● Data for this task
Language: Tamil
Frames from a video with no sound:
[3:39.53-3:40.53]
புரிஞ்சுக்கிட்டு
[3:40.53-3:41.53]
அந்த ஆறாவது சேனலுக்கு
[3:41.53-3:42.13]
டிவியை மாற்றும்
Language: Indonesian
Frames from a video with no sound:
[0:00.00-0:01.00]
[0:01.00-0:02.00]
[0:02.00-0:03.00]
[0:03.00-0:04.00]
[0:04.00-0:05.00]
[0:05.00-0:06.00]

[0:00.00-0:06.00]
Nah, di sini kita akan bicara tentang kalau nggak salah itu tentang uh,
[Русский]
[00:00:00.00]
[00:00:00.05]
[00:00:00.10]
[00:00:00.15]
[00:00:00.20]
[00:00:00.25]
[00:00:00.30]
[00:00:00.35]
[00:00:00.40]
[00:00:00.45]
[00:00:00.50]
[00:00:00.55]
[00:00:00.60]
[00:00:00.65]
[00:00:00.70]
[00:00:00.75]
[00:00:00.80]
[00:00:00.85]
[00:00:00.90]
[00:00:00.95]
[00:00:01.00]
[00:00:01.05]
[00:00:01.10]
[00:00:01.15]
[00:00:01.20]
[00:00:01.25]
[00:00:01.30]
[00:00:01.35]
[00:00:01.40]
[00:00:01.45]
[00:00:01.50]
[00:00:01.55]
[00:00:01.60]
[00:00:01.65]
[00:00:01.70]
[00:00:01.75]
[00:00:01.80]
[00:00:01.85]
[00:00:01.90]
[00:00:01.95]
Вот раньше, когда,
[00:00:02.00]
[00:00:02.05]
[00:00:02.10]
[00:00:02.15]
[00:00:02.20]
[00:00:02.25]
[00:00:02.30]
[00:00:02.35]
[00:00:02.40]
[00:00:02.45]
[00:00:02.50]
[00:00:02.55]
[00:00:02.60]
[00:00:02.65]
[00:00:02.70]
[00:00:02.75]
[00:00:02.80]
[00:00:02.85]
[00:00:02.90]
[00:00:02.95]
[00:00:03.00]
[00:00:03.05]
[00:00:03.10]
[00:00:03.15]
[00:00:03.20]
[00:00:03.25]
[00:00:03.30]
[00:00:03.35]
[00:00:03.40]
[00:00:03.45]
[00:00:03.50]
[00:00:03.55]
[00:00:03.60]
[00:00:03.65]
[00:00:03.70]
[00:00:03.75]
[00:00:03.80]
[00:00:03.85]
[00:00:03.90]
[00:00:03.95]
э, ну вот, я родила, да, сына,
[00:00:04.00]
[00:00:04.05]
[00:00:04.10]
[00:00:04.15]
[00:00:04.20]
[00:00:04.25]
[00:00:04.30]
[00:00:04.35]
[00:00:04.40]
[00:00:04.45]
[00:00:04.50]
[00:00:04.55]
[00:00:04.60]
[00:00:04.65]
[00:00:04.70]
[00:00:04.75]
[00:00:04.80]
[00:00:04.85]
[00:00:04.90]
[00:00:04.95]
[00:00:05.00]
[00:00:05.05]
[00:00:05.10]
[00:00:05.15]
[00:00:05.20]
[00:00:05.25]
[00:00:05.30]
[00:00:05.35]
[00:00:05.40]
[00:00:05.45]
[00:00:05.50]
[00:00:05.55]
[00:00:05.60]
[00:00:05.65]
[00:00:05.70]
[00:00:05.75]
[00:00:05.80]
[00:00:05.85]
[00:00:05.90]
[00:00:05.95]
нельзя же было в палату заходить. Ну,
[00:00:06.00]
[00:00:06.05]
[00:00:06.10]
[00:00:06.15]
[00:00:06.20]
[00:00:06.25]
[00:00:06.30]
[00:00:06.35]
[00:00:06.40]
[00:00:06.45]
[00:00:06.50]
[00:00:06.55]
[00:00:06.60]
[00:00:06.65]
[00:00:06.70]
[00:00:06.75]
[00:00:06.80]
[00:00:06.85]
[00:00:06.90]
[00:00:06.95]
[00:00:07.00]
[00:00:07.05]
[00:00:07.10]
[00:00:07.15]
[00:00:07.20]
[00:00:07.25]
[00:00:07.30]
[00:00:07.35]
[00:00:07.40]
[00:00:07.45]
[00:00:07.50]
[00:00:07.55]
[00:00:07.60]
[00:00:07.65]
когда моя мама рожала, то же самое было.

● Work item
Using the listing above, copy exactly the line that contains "[00:00:03.90]", the line that contains "[00:00:06.90]", and each line that falls between them.

● Result of the task
[00:00:03.90]
[00:00:03.95]
э, ну вот, я родила, да, сына,
[00:00:04.00]
[00:00:04.05]
[00:00:04.10]
[00:00:04.15]
[00:00:04.20]
[00:00:04.25]
[00:00:04.30]
[00:00:04.35]
[00:00:04.40]
[00:00:04.45]
[00:00:04.50]
[00:00:04.55]
[00:00:04.60]
[00:00:04.65]
[00:00:04.70]
[00:00:04.75]
[00:00:04.80]
[00:00:04.85]
[00:00:04.90]
[00:00:04.95]
[00:00:05.00]
[00:00:05.05]
[00:00:05.10]
[00:00:05.15]
[00:00:05.20]
[00:00:05.25]
[00:00:05.30]
[00:00:05.35]
[00:00:05.40]
[00:00:05.45]
[00:00:05.50]
[00:00:05.55]
[00:00:05.60]
[00:00:05.65]
[00:00:05.70]
[00:00:05.75]
[00:00:05.80]
[00:00:05.85]
[00:00:05.90]
[00:00:05.95]
нельзя же было в палату заходить. Ну,
[00:00:06.00]
[00:00:06.05]
[00:00:06.10]
[00:00:06.15]
[00:00:06.20]
[00:00:06.25]
[00:00:06.30]
[00:00:06.35]
[00:00:06.40]
[00:00:06.45]
[00:00:06.50]
[00:00:06.55]
[00:00:06.60]
[00:00:06.65]
[00:00:06.70]
[00:00:06.75]
[00:00:06.80]
[00:00:06.85]
[00:00:06.90]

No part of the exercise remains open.